Regional co-ordinator Kate Evans said: "Lapidus has strong links with the US National Association of Poetry Therapists (NAPT) and as an organisation we welcome their speakers and workshop leaders. John Fox was coming to the UK and he offered to come and do events with local Lapidus groups. We were very quick to take him up on his offer, because of all the work he has done in developing the field of poetry therapy.

"We felt we had a lot to gain from working with someone like Mr Fox, who is both a practitioner and an academic looking at how poetry and writing poetry can assist people to a greater sense of mental well-being and self-awareness.

"Of course there are many people in the UK who have expertise in this field, but there is nothing as yet in the UK to compare to the NAPT and the training that it gives. Se we felt we had much to learn from the NAPT president. This is an evolving field, and we are always interested in learning from the experience of others and in drawing on examples of best practice."

Thomas added: "These days, medicine and psychiatry are dominated by science and technology. This means that more basic human values are overlooked. Of course people want the benefit of science when they are ill or distressed, but they need much more than that if they are to be healed. In general, health professionals today are not encouraged to reflect on themselves, their lives and their experiences in relation to their work. There is no better way, in my experience, of becoming able to reflect on your own life experiences than through creative writing. Edward Albee, the American playwright [has] said that he couldn't write about his characters unless he cared about them. The act of writing creatively, or for that matter reading serious literature and poetry, is fundamentally an ethical process because it encourages one person to step into the world of another person. This is something we all need to do more."

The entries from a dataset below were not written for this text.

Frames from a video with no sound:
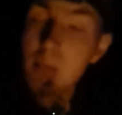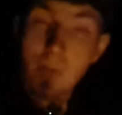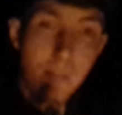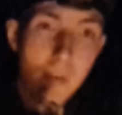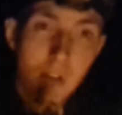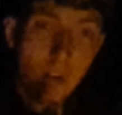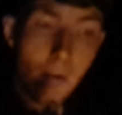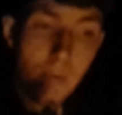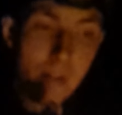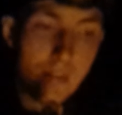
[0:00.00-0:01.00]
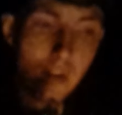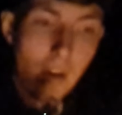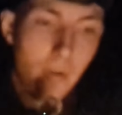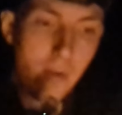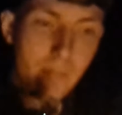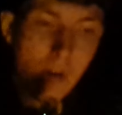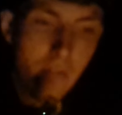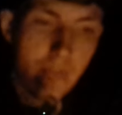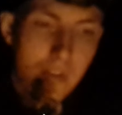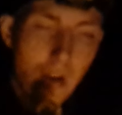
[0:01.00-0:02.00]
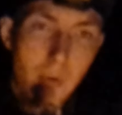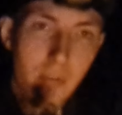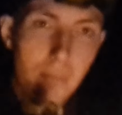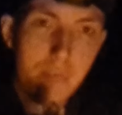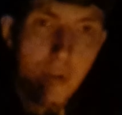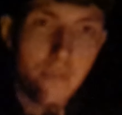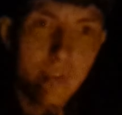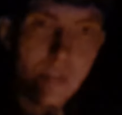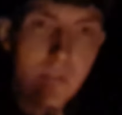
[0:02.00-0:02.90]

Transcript: put them in the comments. You know, obviously I want to improve and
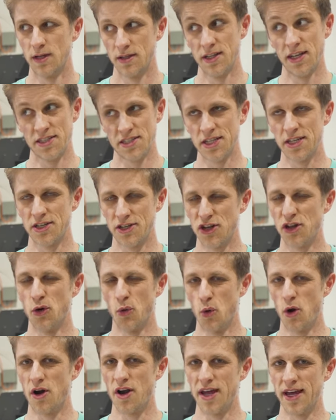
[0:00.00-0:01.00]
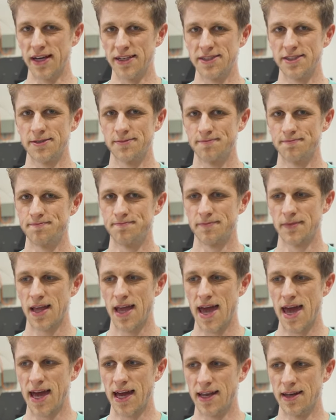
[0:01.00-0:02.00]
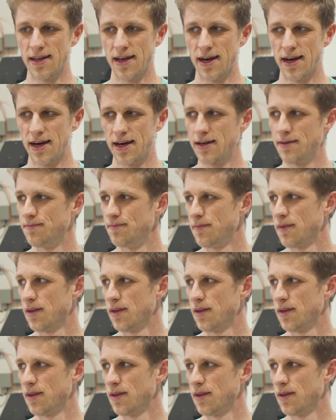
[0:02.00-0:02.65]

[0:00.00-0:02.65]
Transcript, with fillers: listen to the warnings. And uh,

A greater need for empathy between people is indeed something that can benefit people beyond healthcare, and it is one of the many factors that those involved in the event - and the field - are hoping to promote during Fox's visit and beyond.

At the time of writing, the workshop is fully booked, but places remain available for the seminar. It takes place 24th September 2005 between 11 am and 3 pm and is promised to be in interesting and inspiring event.

The final word goes to Fox: "Poems stir us to wake up. There is aliveness and emotional honesty in poetic language. There are messages and clues in poems about where we have been, where we are and where we might go - not only individually but in our humanity."


Mark Cantrell,
Stoke-on-Trent,
11 August 2005


This article was originally written for - and published on - one of my earlier blog sites that is now defunct. It appeared circa August 2005.